Stored items from a collection
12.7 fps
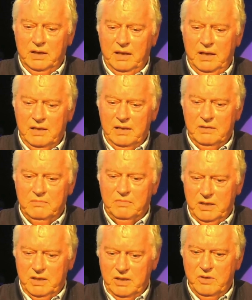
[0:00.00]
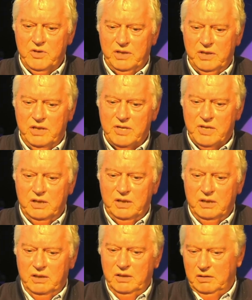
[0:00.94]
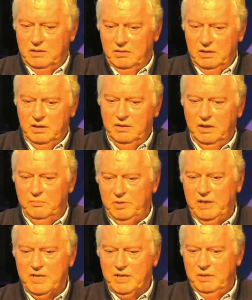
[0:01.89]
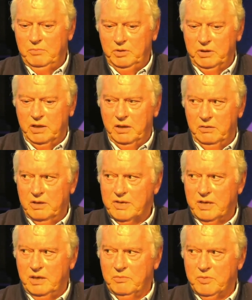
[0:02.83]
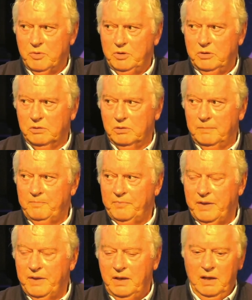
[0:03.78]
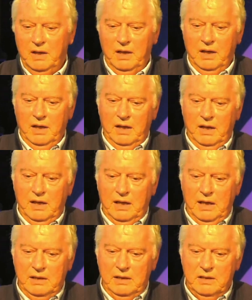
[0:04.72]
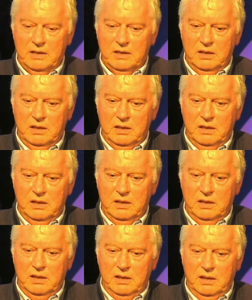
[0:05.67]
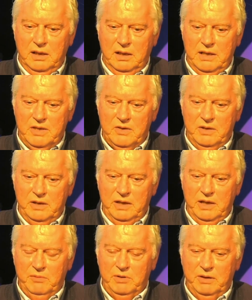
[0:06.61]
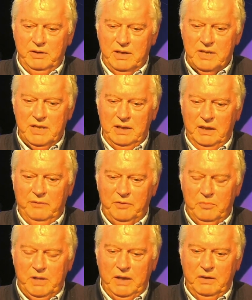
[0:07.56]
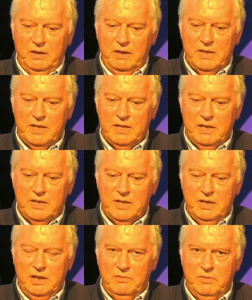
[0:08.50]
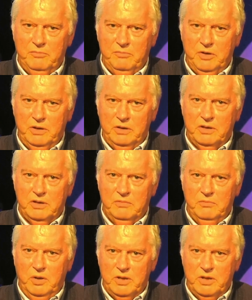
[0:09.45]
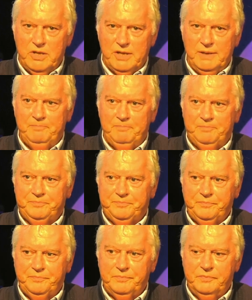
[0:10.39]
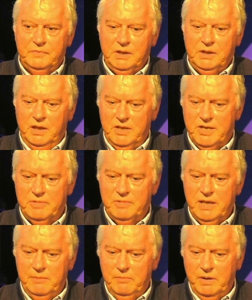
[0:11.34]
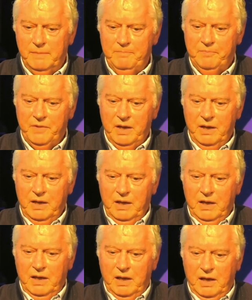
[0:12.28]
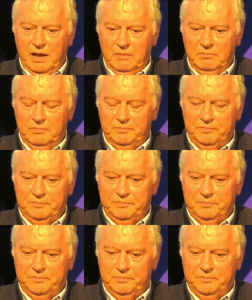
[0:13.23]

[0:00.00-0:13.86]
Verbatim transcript: he could make use of this car. You know, a place like Monaco, this car was brutal. Yeah. And later in the year, one of the things I loved about this this car when we got to Monza in September. Um,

Work item: Give the entries again exactly, but skip every image.

Result for this exercise:
12.7 fps
[0:00.00]
[0:00.94]
[0:01.89]
[0:02.83]
[0:03.78]
[0:04.72]
[0:05.67]
[0:06.61]
[0:07.56]
[0:08.50]
[0:09.45]
[0:10.39]
[0:11.34]
[0:12.28]
[0:13.23]

[0:00.00-0:13.86]
Verbatim transcript: he could make use of this car. You know, a place like Monaco, this car was brutal. Yeah. And later in the year, one of the things I loved about this this car when we got to Monza in September. Um,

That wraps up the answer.